The sound of La Barbera's brushes opens the album, setting the gentle but upbeat tone for "Sleepers Wake." Cunliffe's take on the beloved Bach cantata lets Donatelli's glowing vocalise carry the melody, joined at times by sax, guitar, trumpet, or Cunliffe's piano. A similar setting is given to the Baroque melodic twists and turns of "Solfeggietto," by the great composer's son Carl Philipp Emanuel Bach. Donatelli's voice blends into the surging swells of Falla's "The Three-Cornered Hat," which Cunliffe originally arranged at the behest of legendary "Tonight Show" bandleader Doc Severinsen.

An orchestral din leads into the sultry Cuban accents of Cunliffe's own "Afluencia," originally written for and recorded by his Latin band, Imaginación.
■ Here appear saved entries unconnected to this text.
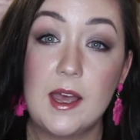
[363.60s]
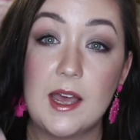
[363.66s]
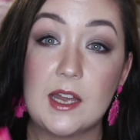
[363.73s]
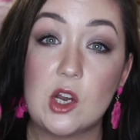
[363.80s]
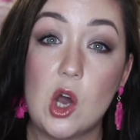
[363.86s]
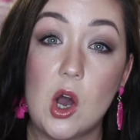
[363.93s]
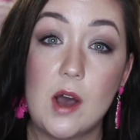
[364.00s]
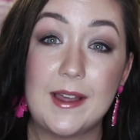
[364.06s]

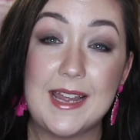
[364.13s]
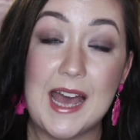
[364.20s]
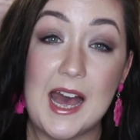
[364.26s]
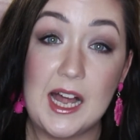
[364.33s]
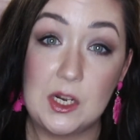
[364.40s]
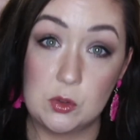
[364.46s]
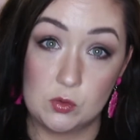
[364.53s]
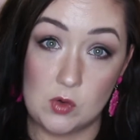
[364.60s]
and
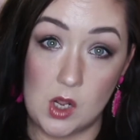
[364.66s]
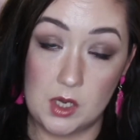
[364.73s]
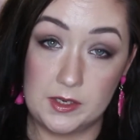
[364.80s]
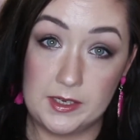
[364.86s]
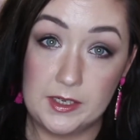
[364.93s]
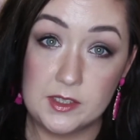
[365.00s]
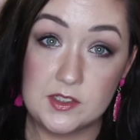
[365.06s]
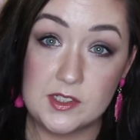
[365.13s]

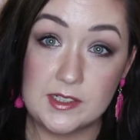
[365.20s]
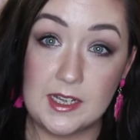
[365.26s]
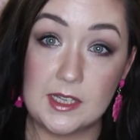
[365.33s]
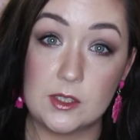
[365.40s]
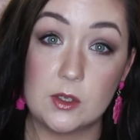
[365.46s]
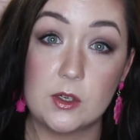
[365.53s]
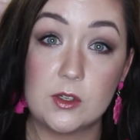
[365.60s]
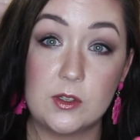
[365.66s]
hyaluronic
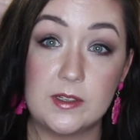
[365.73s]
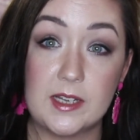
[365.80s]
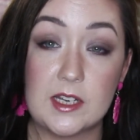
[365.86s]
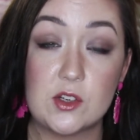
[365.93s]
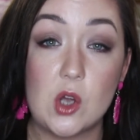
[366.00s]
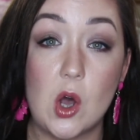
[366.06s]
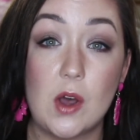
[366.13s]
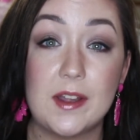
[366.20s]
together, you
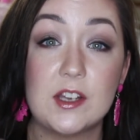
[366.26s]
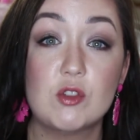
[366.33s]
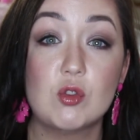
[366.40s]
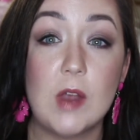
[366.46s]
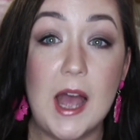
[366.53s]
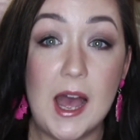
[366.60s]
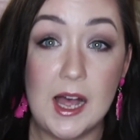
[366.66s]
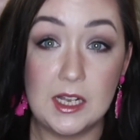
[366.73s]
get
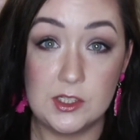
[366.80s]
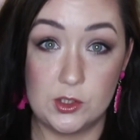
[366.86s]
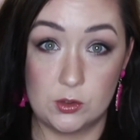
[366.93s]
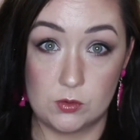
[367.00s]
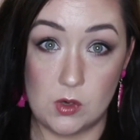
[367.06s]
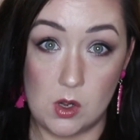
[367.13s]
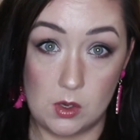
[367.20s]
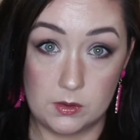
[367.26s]

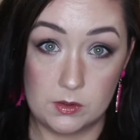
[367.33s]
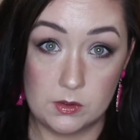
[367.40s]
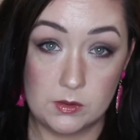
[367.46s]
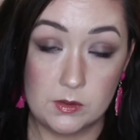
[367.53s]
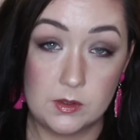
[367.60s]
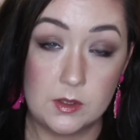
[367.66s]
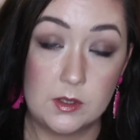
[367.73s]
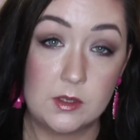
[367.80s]
Hydraluron.
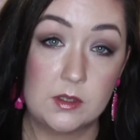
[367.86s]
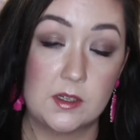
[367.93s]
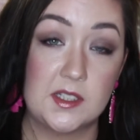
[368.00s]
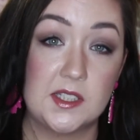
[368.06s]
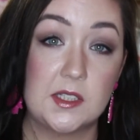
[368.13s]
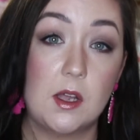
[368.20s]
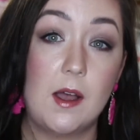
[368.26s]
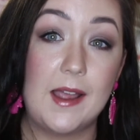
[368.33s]

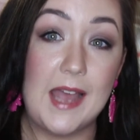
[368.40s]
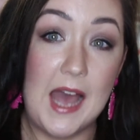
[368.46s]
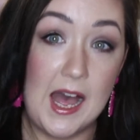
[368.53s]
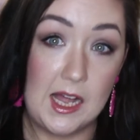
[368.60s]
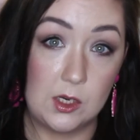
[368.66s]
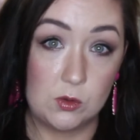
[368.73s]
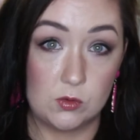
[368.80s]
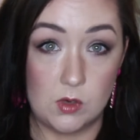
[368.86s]
Because it's
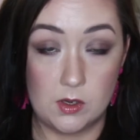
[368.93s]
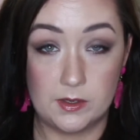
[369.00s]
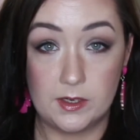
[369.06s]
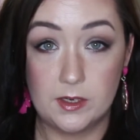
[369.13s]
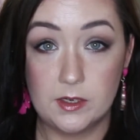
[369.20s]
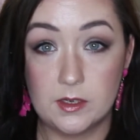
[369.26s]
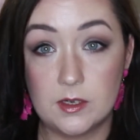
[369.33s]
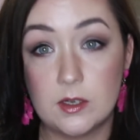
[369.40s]

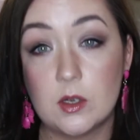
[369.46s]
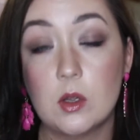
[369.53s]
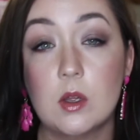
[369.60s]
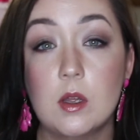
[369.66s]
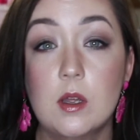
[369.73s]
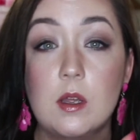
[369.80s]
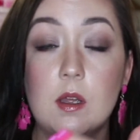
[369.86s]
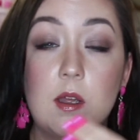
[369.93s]
hyaluronic,
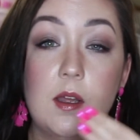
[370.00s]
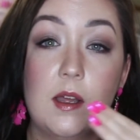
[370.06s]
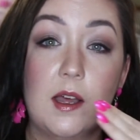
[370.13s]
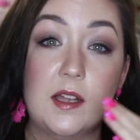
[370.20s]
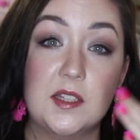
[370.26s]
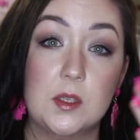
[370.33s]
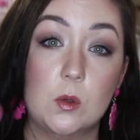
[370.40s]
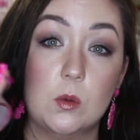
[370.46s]

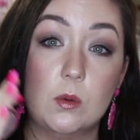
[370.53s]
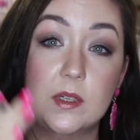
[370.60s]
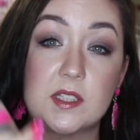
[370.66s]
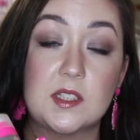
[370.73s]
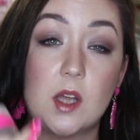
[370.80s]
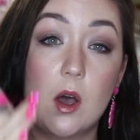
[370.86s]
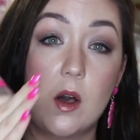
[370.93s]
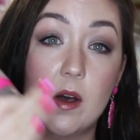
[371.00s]
so
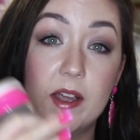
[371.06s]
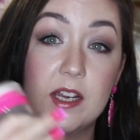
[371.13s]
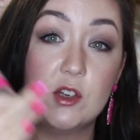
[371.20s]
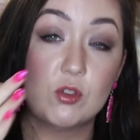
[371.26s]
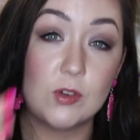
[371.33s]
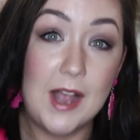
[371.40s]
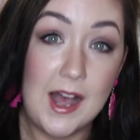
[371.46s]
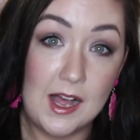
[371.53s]
it's
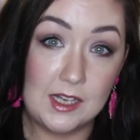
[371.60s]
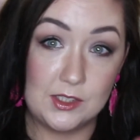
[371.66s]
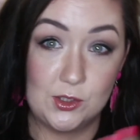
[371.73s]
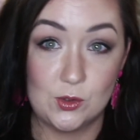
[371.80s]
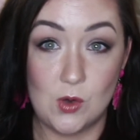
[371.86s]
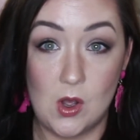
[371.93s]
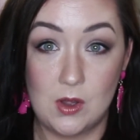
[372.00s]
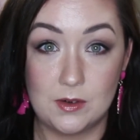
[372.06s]

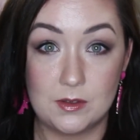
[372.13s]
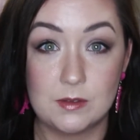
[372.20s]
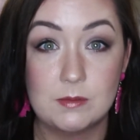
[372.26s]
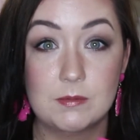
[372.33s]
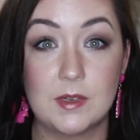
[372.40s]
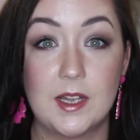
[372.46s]
Hydraluron.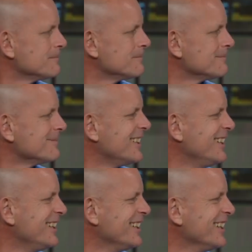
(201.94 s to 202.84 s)

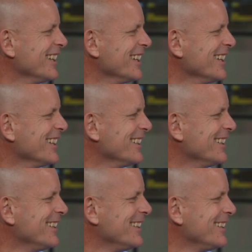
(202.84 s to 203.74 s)

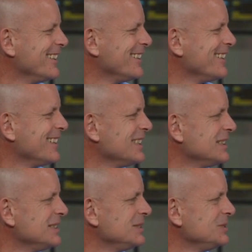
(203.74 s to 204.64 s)

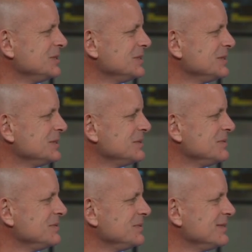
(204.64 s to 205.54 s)

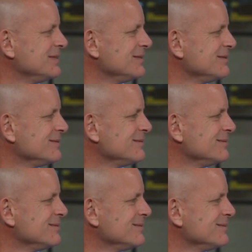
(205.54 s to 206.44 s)

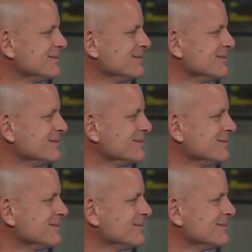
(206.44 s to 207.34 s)

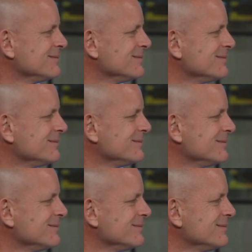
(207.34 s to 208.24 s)

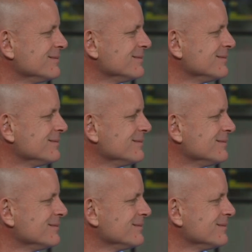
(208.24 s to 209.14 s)

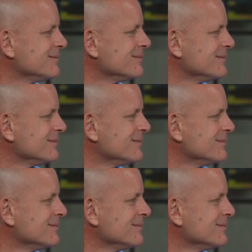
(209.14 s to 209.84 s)
(not speaking)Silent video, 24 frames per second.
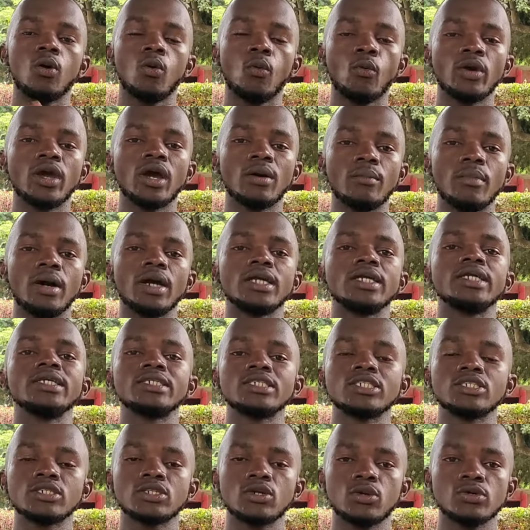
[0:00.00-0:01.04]
whereby
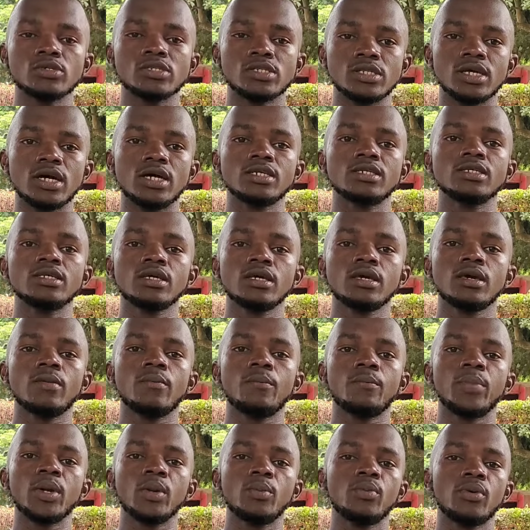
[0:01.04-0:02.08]
it shows that
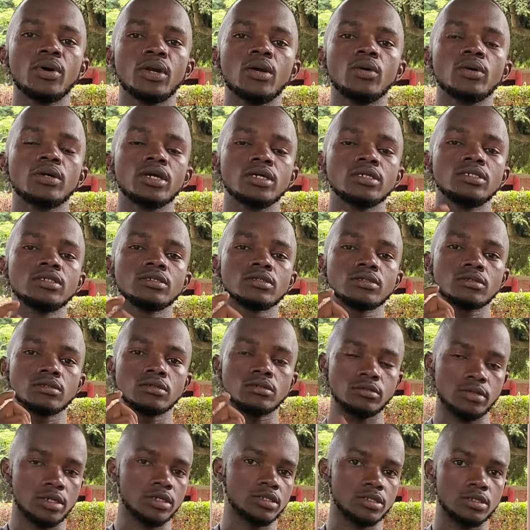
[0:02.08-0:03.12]
people are now getting
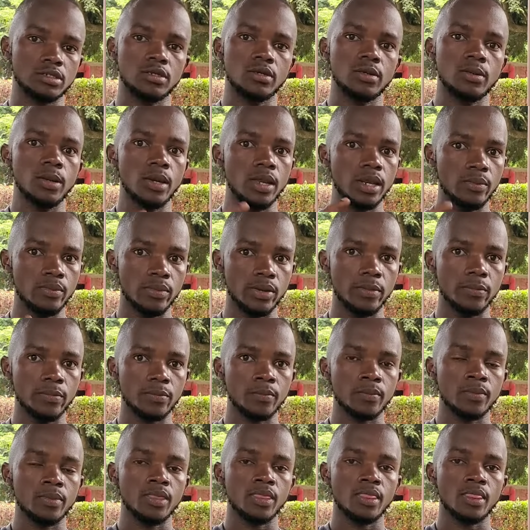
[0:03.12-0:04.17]
trust in me.
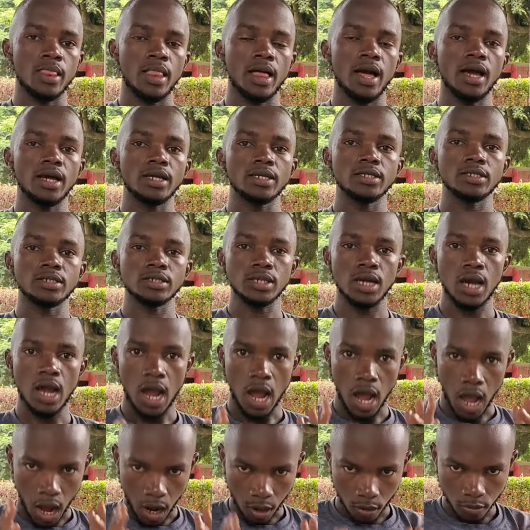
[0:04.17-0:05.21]
And
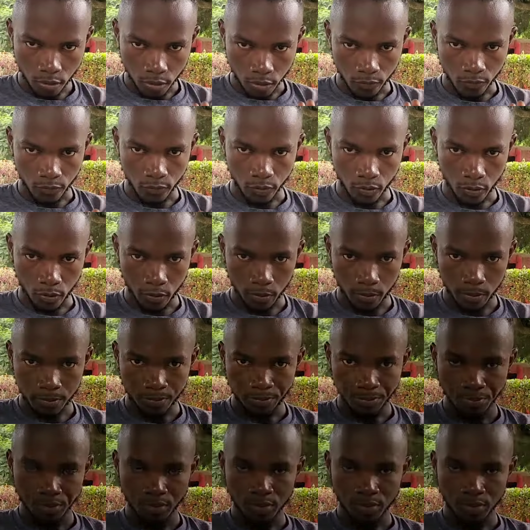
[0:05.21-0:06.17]
out of your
Sheppard reprises his soloist role from the group's self-titled 2005 recording. Besides that piece, the album deviates from the classical theme on the overcast version of "Blame It On My Youth" and, to close, "I've Got You Under My Skin."

The rich, complex harmonies of Prokofiev's Third Piano Concerto caught Cunliffe's ear from the first time he heard the piece. Here he transforms it into a lively samba highlighted by his own adventurous solo as well as a hypnotic run by saxophonist Rob Lockart, a former Eastman School of Music classmate. The final classically inspired piece is "Goldberg Contraption," which uses Glenn Gould's acclaimed recordings of Bach's Goldberg Variations as a touchstone before veering off in some wild and eclectic directions. The title pays winking homage to cartoonist Rube Goldberg, whose whimsical devices went to ridiculous extremes to achieve simple goals, using a hodgepodge of found items. Cunliffe approached the composition similarly, patchworking a parodic fugue with New Orleans brass and simmering bebop, with the tongues that aren't playing instruments planted firmly in cheeks.

"I think music should be, among other things, funny," Cunliffe says. "I think that musicians - and people in general - who don't laugh at themselves are missing the boat." More often, though, the fun of Cunliffe's music comes from the joy of the players and from the pianist himself, who exults in recomposing his pieces on the bandstand. "I love being able to conduct the ensemble and break things apart at times. It's never the same twice."